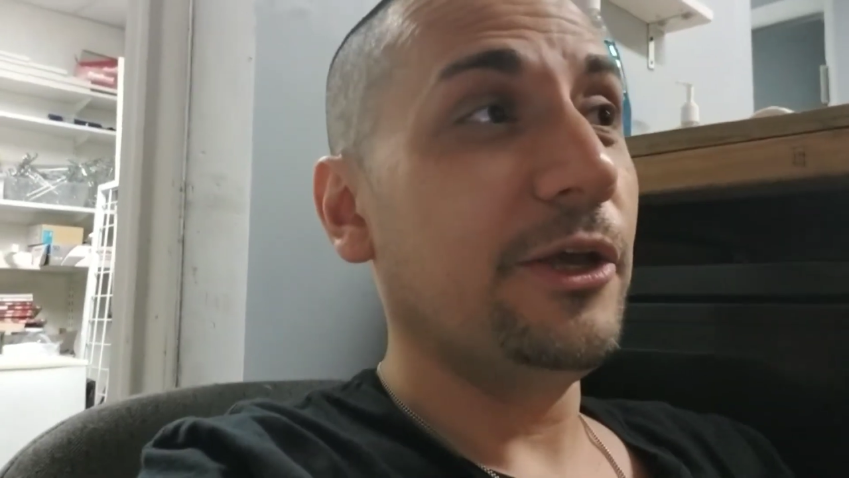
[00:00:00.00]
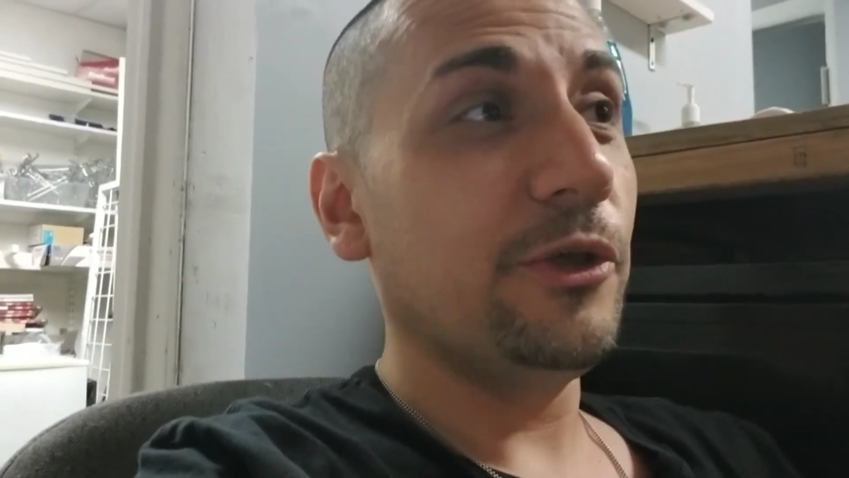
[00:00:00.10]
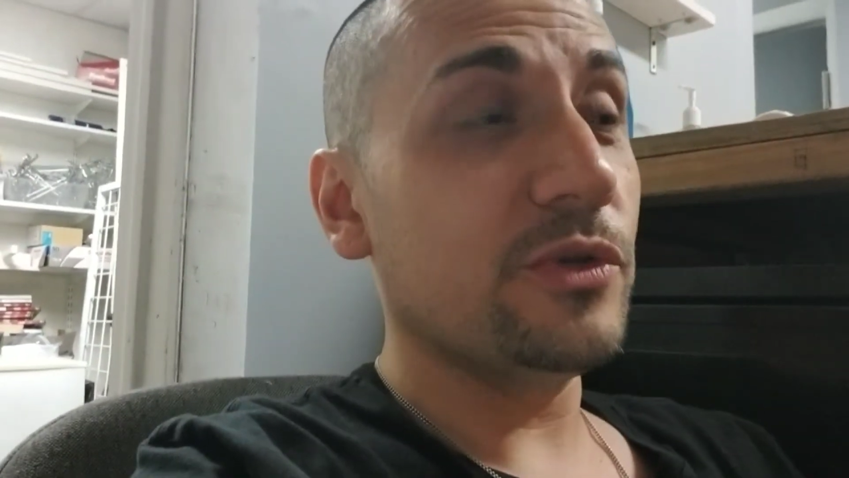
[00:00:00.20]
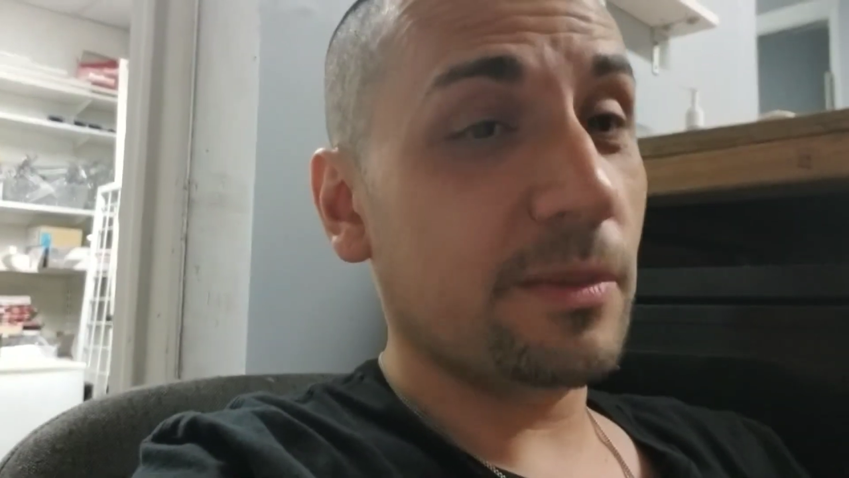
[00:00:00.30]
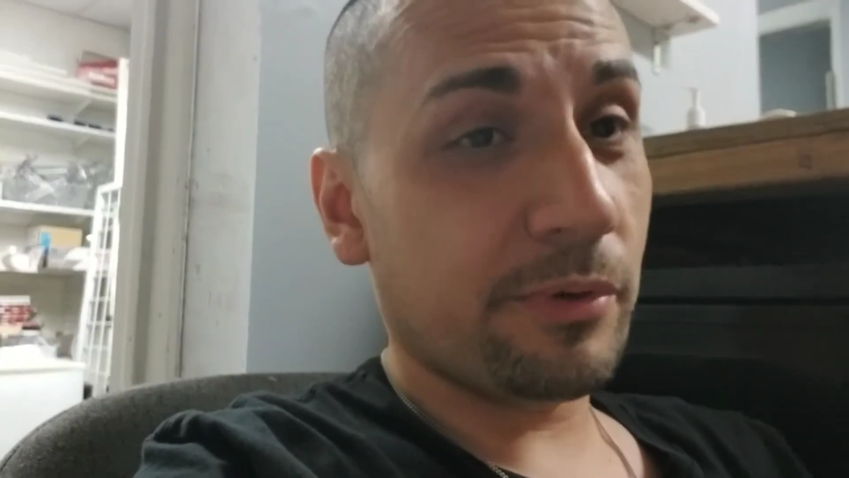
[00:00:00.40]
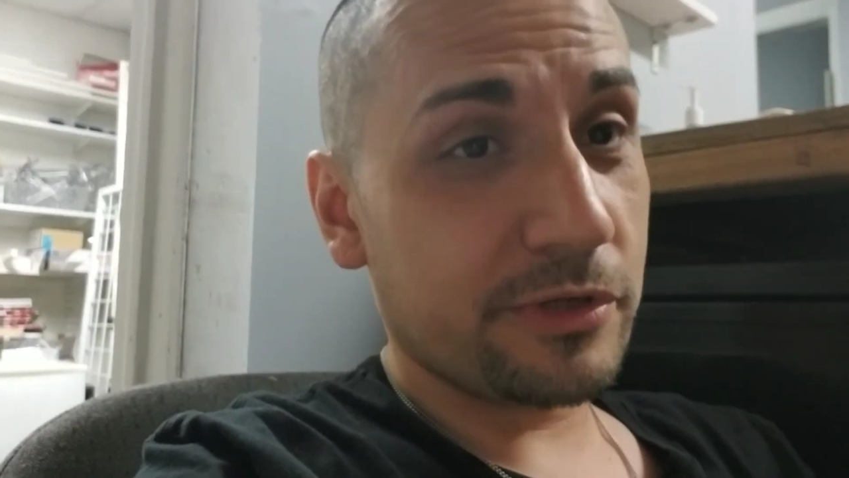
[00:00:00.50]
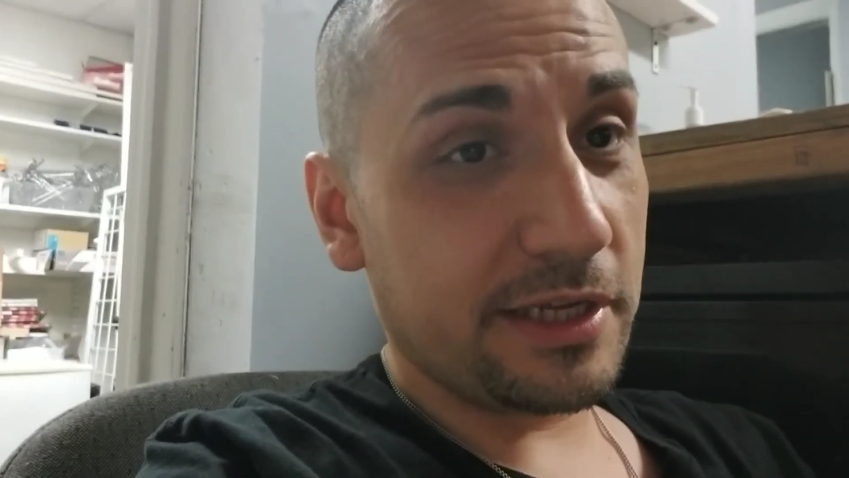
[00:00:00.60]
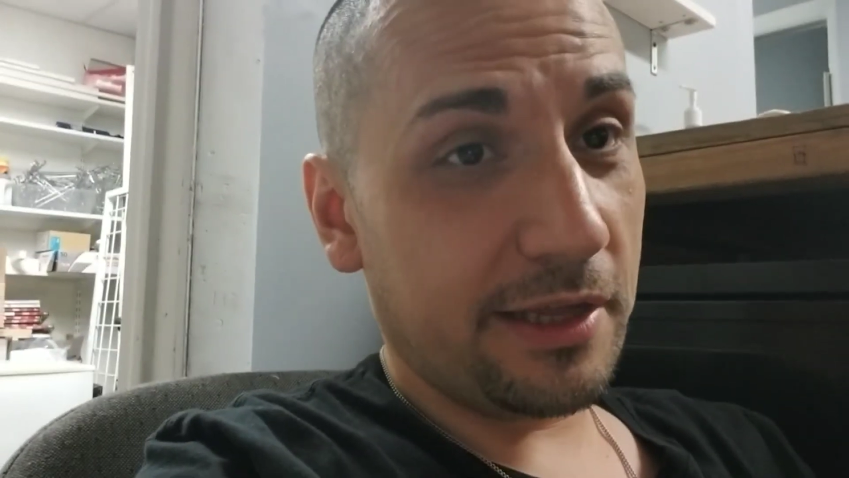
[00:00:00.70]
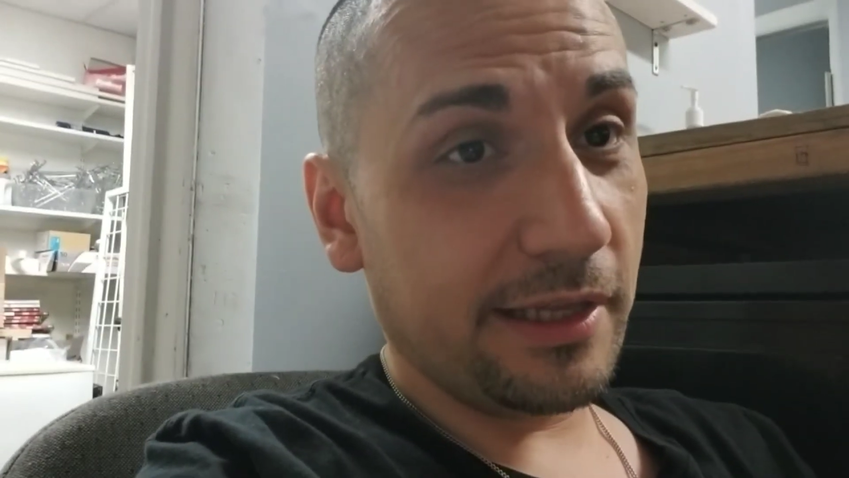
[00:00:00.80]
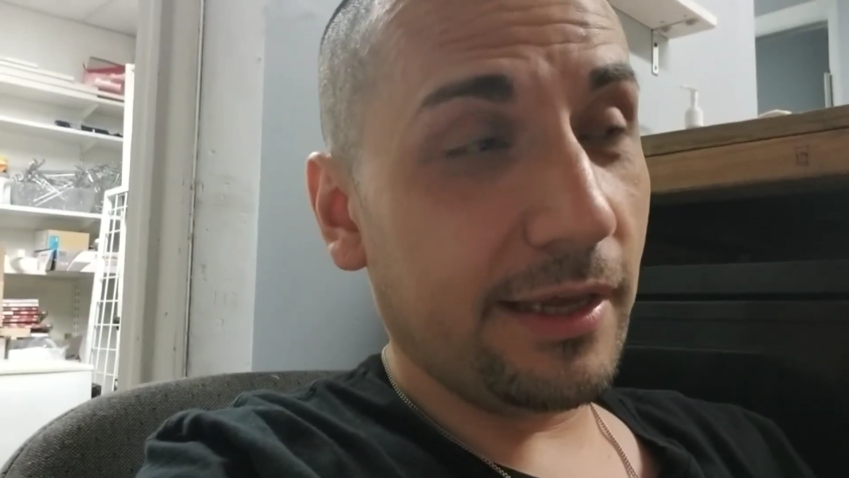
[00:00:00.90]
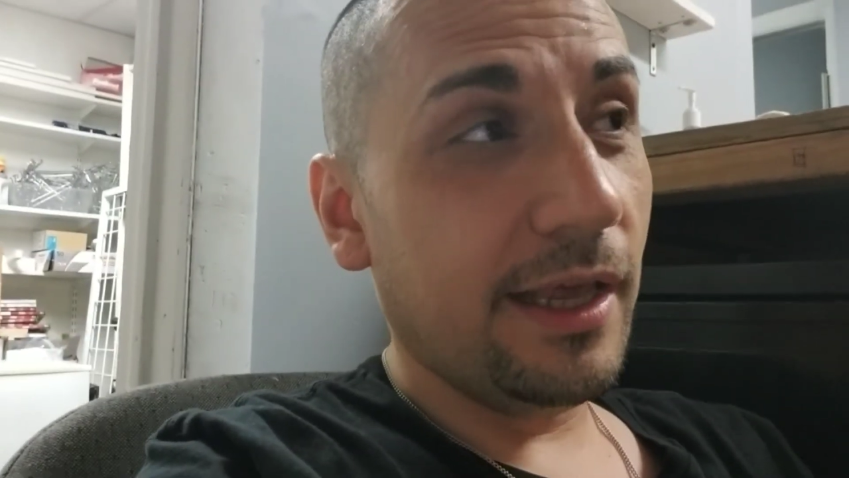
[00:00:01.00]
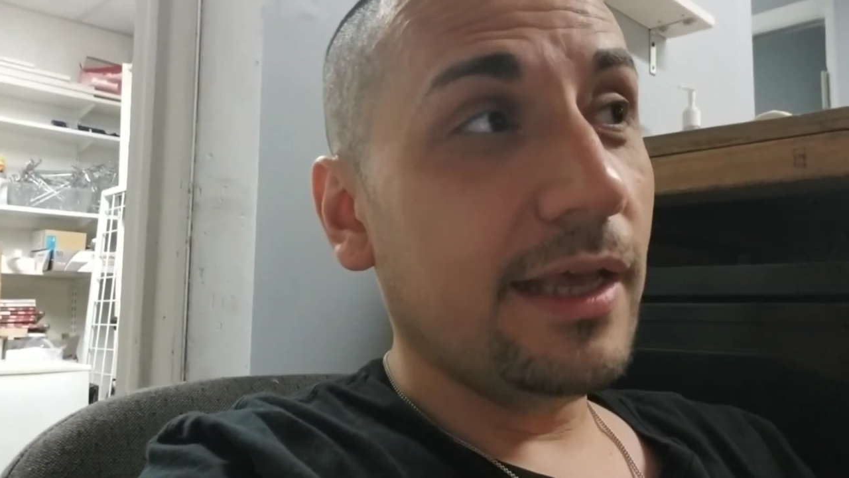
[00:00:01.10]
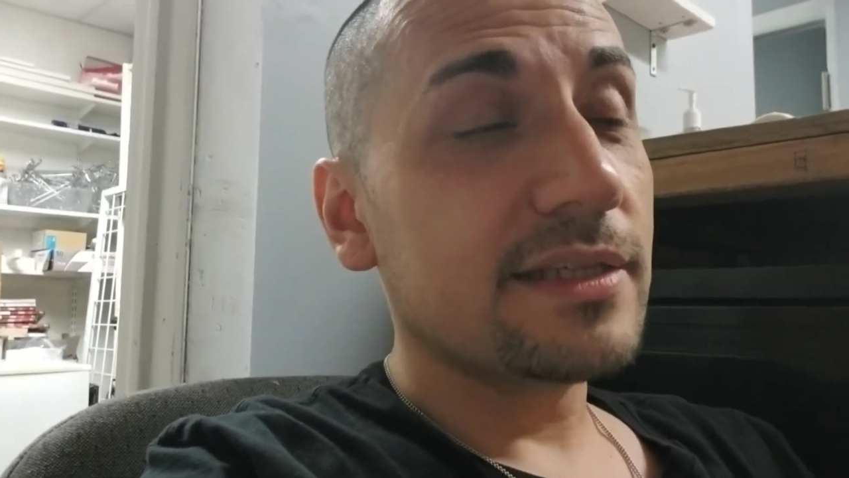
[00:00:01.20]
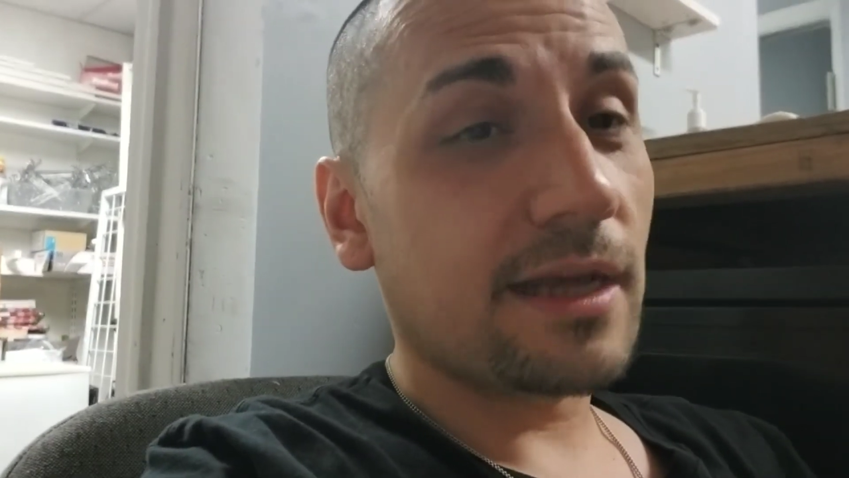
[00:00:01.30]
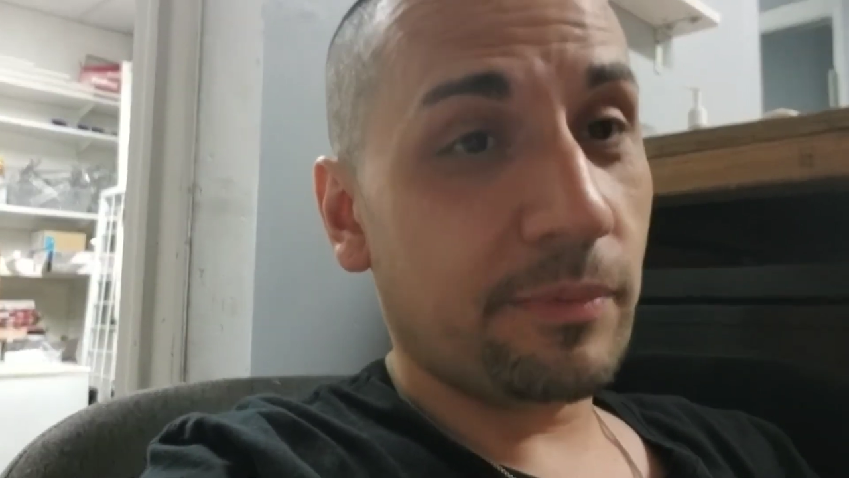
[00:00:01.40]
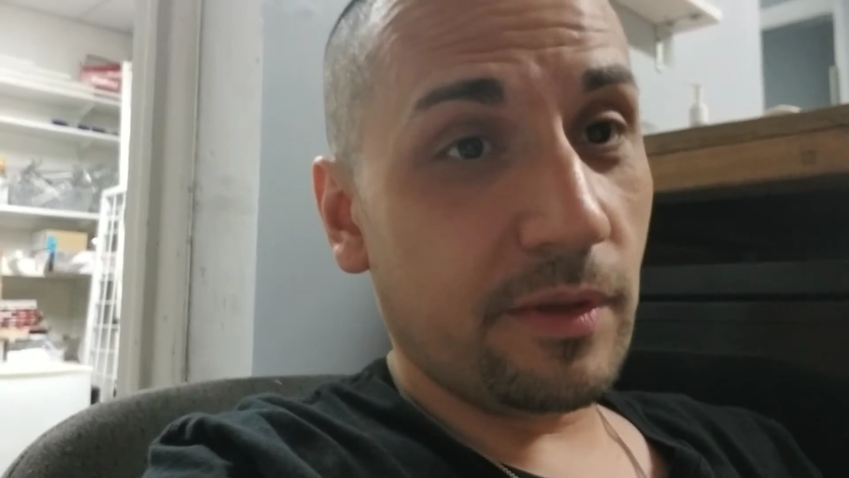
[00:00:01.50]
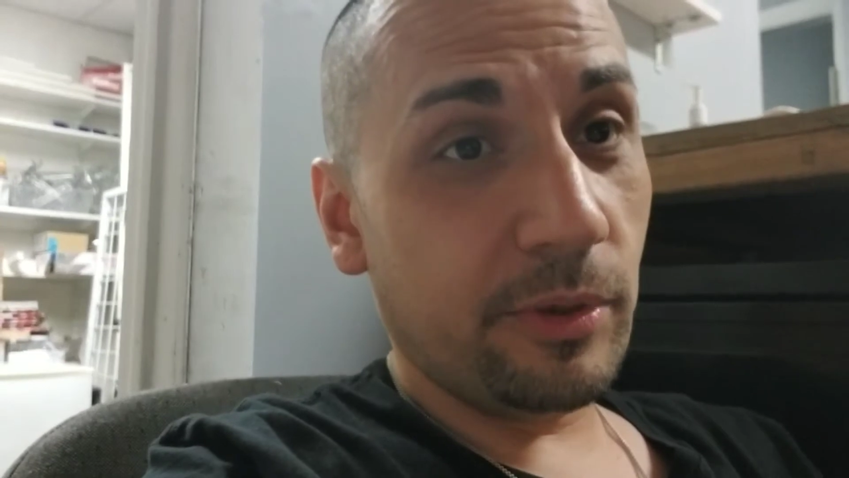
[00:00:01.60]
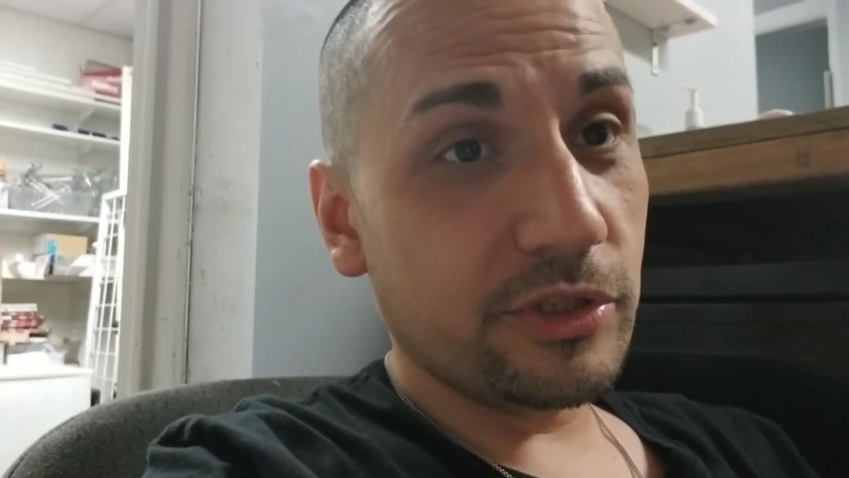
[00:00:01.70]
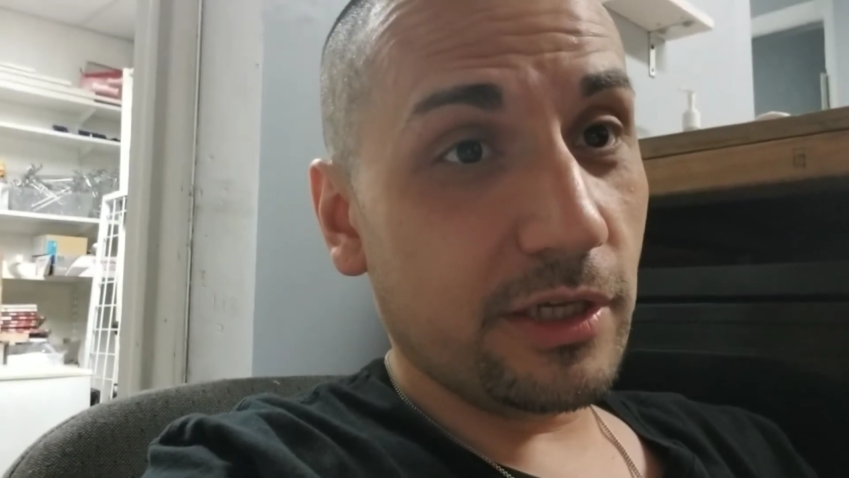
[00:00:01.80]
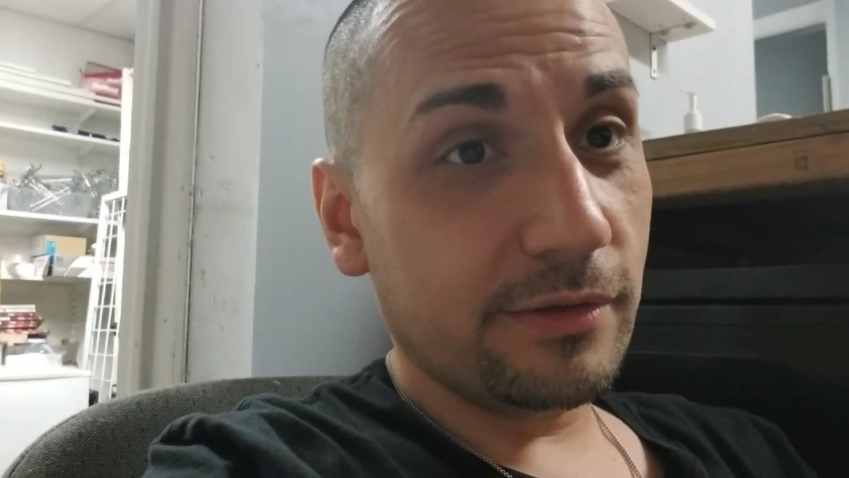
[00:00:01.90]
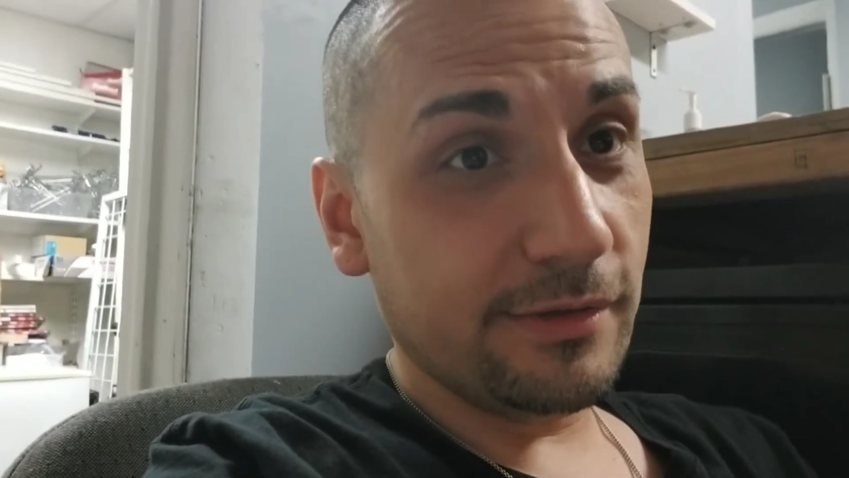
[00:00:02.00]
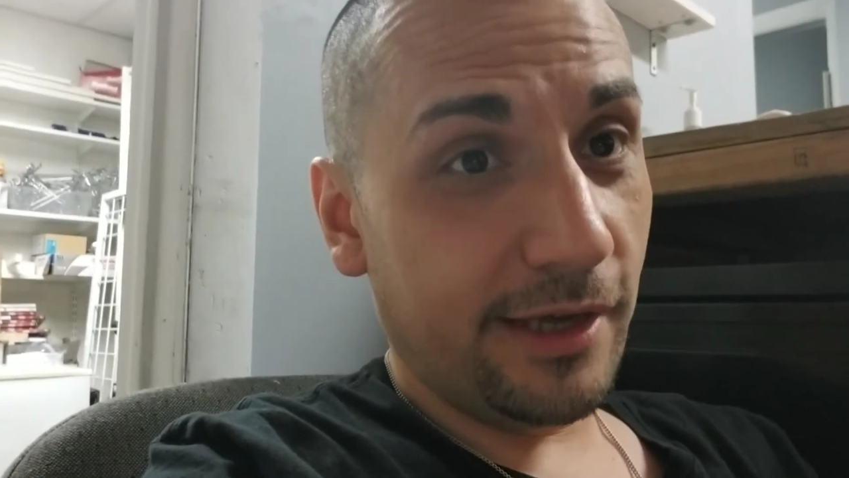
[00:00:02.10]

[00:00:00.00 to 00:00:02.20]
You said personality. Stop the bullshit.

··········

Exercise:
Leaving out every picture, extract verbatim the lines from the one containing "[00:00:00.80]" through the last line of the listing, inclusive.

Answer section:
[00:00:00.80]
[00:00:00.90]
[00:00:01.00]
[00:00:01.10]
[00:00:01.20]
[00:00:01.30]
[00:00:01.40]
[00:00:01.50]
[00:00:01.60]
[00:00:01.70]
[00:00:01.80]
[00:00:01.90]
[00:00:02.00]
[00:00:02.10]

[00:00:00.00 to 00:00:02.20]
You said personality. Stop the bullshit.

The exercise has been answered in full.